Model collapse is the degenerative process in which AI systems progressively lose their grasp on the true underlying data distribution they’re meant to model. This often occurs when AI is trained recursively on content it generated, leading to a number of issues:
- Loss of Nuance: Models begin to forget outlier data or less-represented information, crucial for a comprehensive understanding of any dataset.
- Reduced Diversity: There is a noticeable decrease in the diversity and quality of the outputs produced by the models.
- Amplification of Biases: Existing biases, particularly against marginalized groups, may be exacerbated as the model overlooks the nuanced data that could mitigate these biases.
- Generation of Nonsensical Outputs: Over time, models may start producing outputs that are completely unrelated or nonsensical.
A case in point: a study published in Nature highlighted the rapid degeneration of language models trained recursively on AI-generated text. By the ninth iteration, these models were found to be producing entirely irrelevant and nonsensical content, demonstrating the rapid decline in data quality and model utility.
BN: You’ve identified the risks associated with AI degradation, particularly regarding the use of synthetic data. Who should be held responsible for addressing these issues, and what steps should be taken?
RS: The responsibility for addressing AI degradation lies significantly with online giants, the gatekeepers of vast digital spaces where content is created and spread. These platforms have allowed low-quality, AI-generated data to flood their ecosystems, prioritizing engagement and growth over the authenticity of content. As a result, they have fueled the very issues that now threaten the integrity of AI.
To combat this, there will be a massive push for verification from social media companies and other digital platforms.

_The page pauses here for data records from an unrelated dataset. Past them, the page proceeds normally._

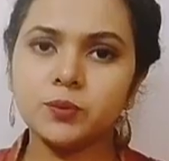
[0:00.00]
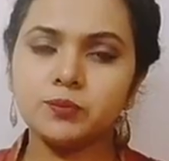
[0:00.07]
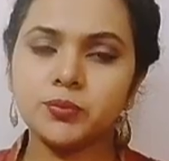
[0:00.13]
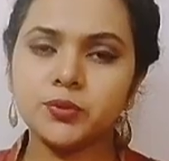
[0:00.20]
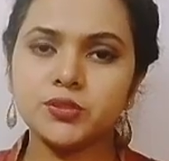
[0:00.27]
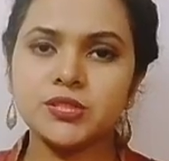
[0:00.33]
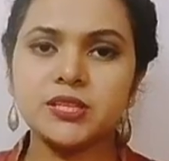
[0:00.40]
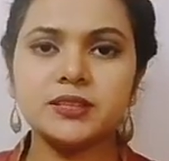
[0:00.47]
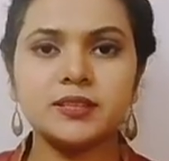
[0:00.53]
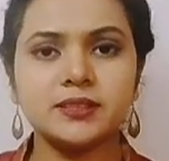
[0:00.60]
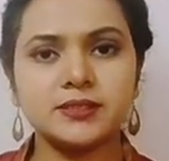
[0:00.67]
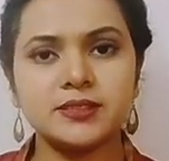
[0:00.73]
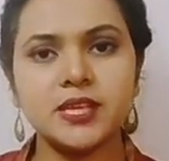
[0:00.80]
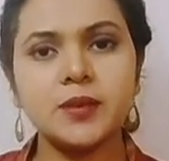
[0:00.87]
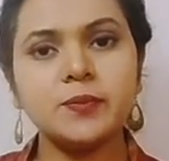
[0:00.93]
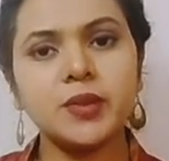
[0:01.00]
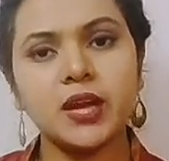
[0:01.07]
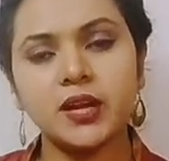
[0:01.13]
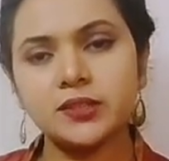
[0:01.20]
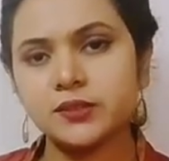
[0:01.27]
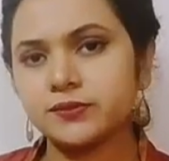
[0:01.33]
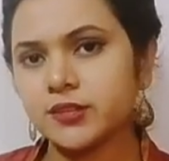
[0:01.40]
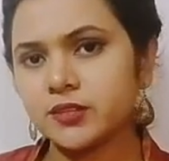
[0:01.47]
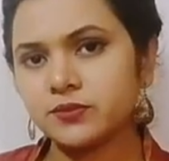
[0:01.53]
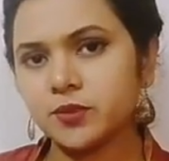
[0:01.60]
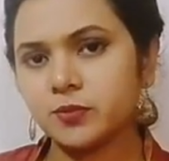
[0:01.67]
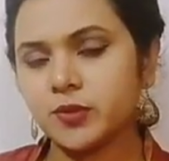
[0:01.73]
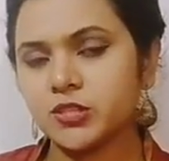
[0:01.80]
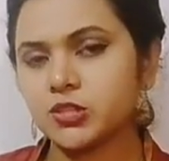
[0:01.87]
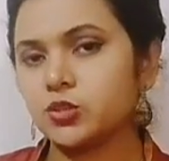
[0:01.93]
are putting the same kind of
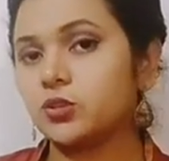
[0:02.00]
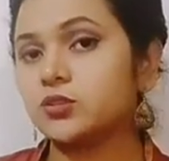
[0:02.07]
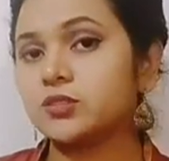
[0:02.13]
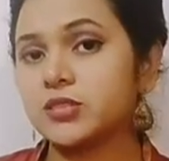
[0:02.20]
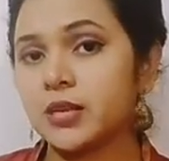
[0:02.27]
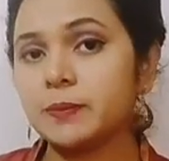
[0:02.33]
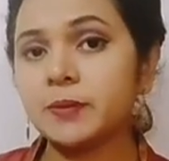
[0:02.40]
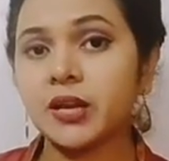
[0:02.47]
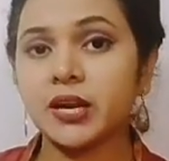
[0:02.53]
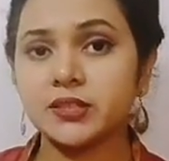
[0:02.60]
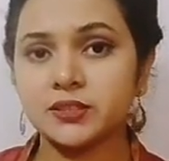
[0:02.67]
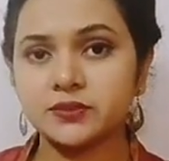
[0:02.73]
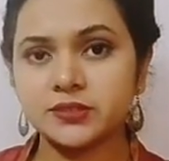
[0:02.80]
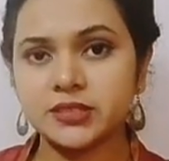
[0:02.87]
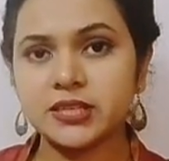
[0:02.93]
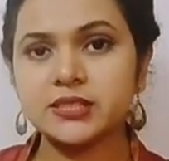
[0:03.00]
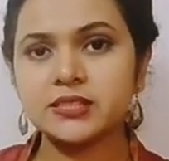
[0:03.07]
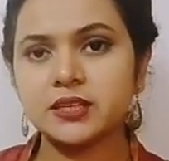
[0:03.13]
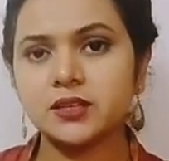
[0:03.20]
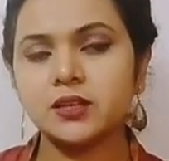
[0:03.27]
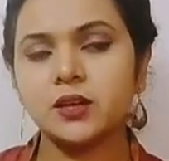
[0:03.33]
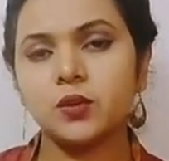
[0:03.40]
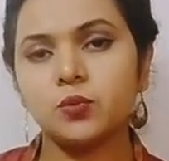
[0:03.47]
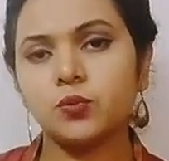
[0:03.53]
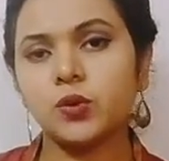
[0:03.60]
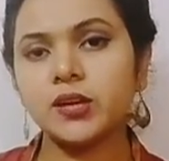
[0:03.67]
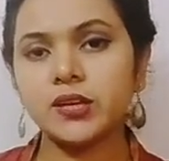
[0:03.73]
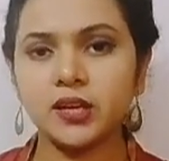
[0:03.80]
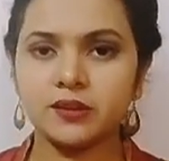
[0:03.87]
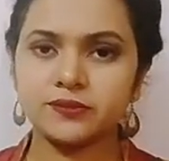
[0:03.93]
information or same kind of data
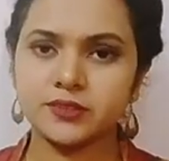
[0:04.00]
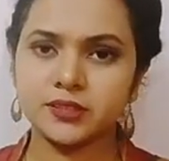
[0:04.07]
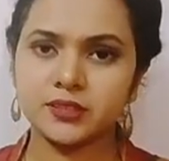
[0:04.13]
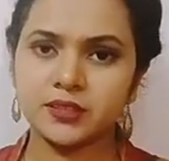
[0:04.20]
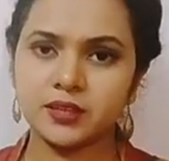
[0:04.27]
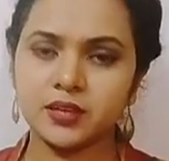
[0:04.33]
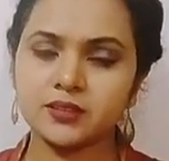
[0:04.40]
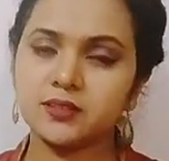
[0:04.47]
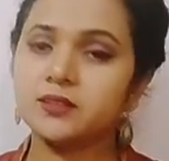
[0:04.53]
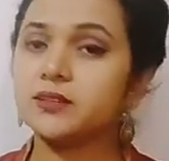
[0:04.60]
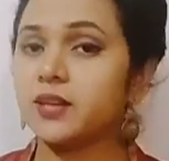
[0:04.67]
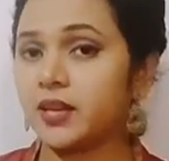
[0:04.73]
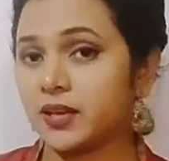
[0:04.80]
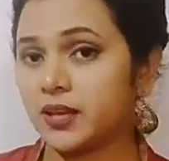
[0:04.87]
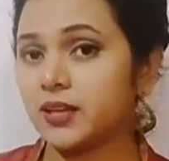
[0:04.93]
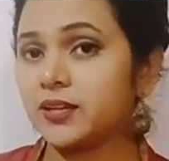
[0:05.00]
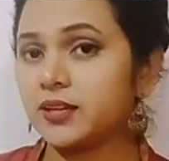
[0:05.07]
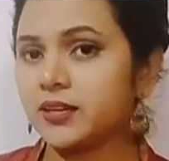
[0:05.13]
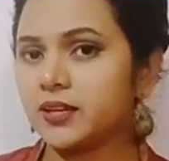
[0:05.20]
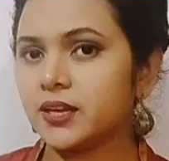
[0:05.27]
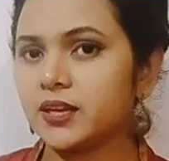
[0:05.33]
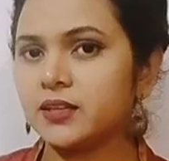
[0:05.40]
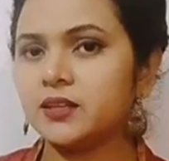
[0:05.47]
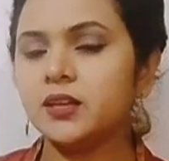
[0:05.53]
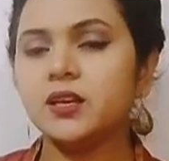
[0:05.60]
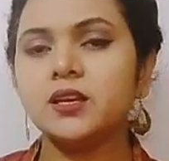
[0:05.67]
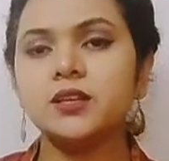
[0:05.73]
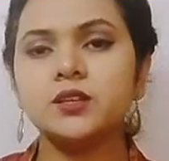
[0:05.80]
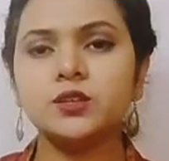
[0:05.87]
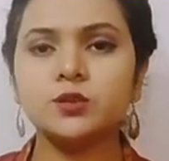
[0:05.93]
one after another again and again,
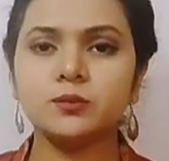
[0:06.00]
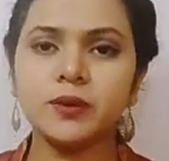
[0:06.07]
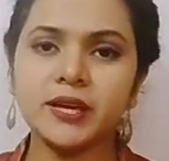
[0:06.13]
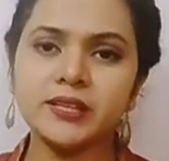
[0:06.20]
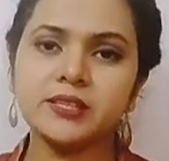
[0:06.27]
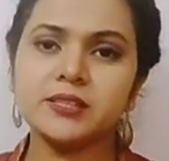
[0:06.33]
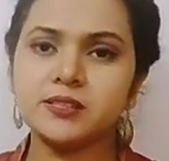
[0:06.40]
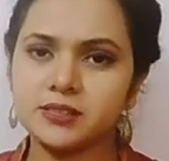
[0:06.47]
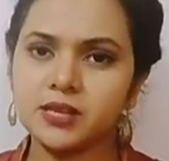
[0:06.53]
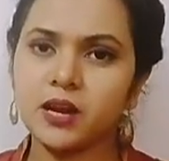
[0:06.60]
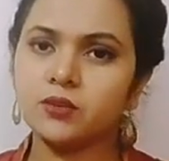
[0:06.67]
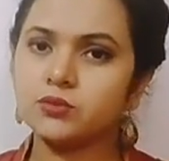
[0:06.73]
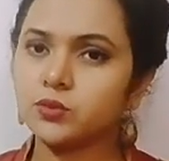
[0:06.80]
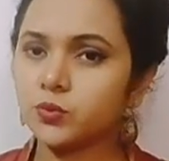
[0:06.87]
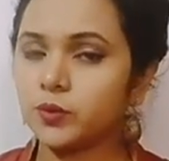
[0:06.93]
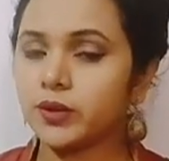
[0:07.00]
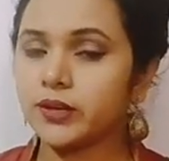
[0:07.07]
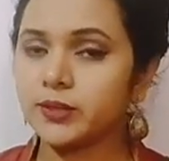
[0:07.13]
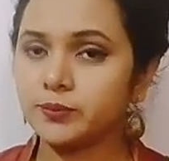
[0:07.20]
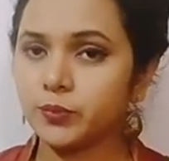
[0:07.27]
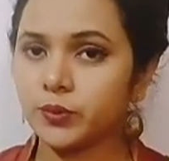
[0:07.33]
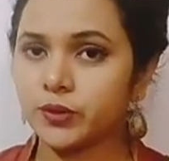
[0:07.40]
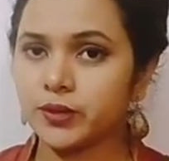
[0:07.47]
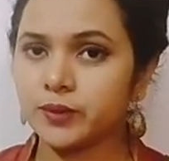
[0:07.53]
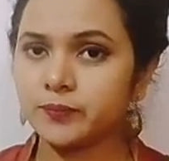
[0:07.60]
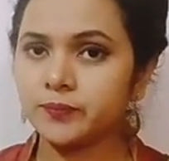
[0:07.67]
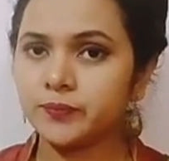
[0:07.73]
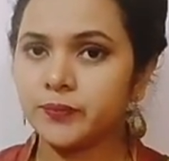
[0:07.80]
you might sound quite boring.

But that alone won’t filter out all inauthentic content. What platforms can do is pick up on patterns of people that frequently use AI to post. And if they do, the platforms can place restrictions or ban these users.
BN: Beyond the responsibilities of online giants, what role can individuals play in combating the degradation of AI?
RS: Individuals also have a crucial role to play in combating AI degradation. We need to demand transparency from digital platforms, hold companies accountable for the content they host, and push for stronger verification processes. It’s not just about relying on these companies to fix the problem; we, as users and consumers, must take a stand.
By supporting ethical AI practices, advocating for responsible regulation, and practicing digital literacy, we can help steer AI development in a direction that benefits society. Ensuring that the content we engage with is authentic, that our data is protected, and that AI is developed in a way that serves humanity is a collective responsibility.
BN: What are the broader implications if we fail to address the issue of AI degradation, and how can we mitigate these risks?
RS: If we fail to address AI degradation, the consequences could be both far-reaching and severe. As AI models continue to degrade, we risk a breakdown in reality, identity, and data authenticity. Another major implication is that AI development could completely stall, leaving AI systems unable to ingest new data and essentially becoming ‘stuck in time.’ This stagnation would not only hinder progress but also trap AI in a cycle of diminishing returns, with potentially catastrophic effects on technology and society.
The ripple effects could undermine trust in technology and create significant challenges in fields that rely heavily on precise data and AI-driven insights. To mitigate these risks, we must reduce the reliance on synthetic data, ensure more human-generated input, and push for robust verification processes to maintain the integrity of AI. By doing so, we can preserve the benefits of AI while safeguarding against the dangers of its potential degradation.